TASK TO COMPLETE
Below are some records. Return exactly their lines from the one containing "[1:52.72-1:53.72]" through the one containing "What the speaker", and drop the pictures.

(Collected data)
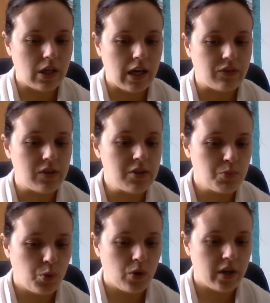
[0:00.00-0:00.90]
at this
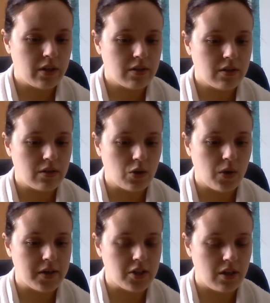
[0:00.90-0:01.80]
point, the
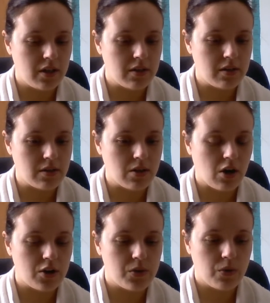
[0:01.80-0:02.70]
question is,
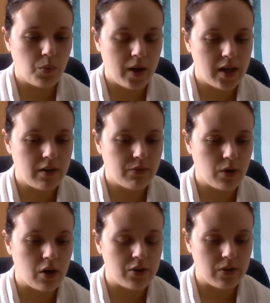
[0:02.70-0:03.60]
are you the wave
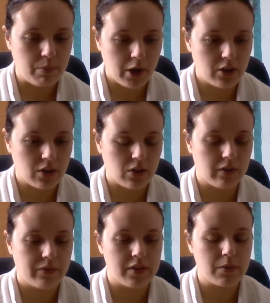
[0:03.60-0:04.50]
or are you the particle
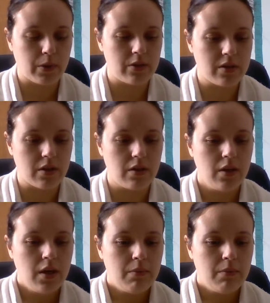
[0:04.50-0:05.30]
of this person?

...

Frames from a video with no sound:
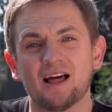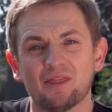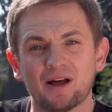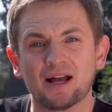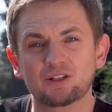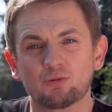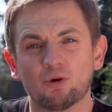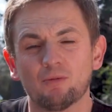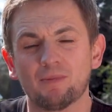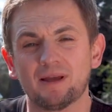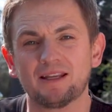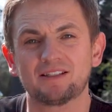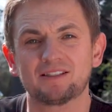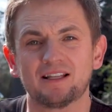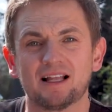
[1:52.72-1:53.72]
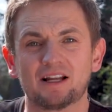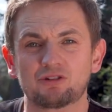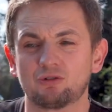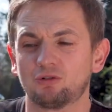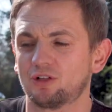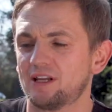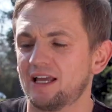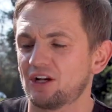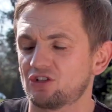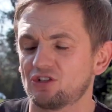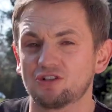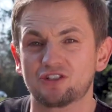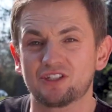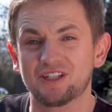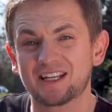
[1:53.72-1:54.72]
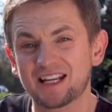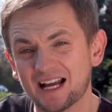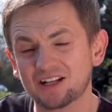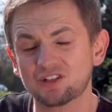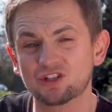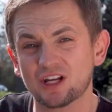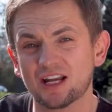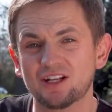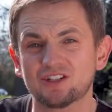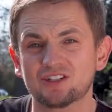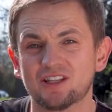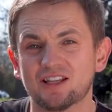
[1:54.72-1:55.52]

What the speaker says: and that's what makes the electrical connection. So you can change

YOUR RESPONSE
[1:52.72-1:53.72]
[1:53.72-1:54.72]
[1:54.72-1:55.52]

What the speaker says: and that's what makes the electrical connection. So you can change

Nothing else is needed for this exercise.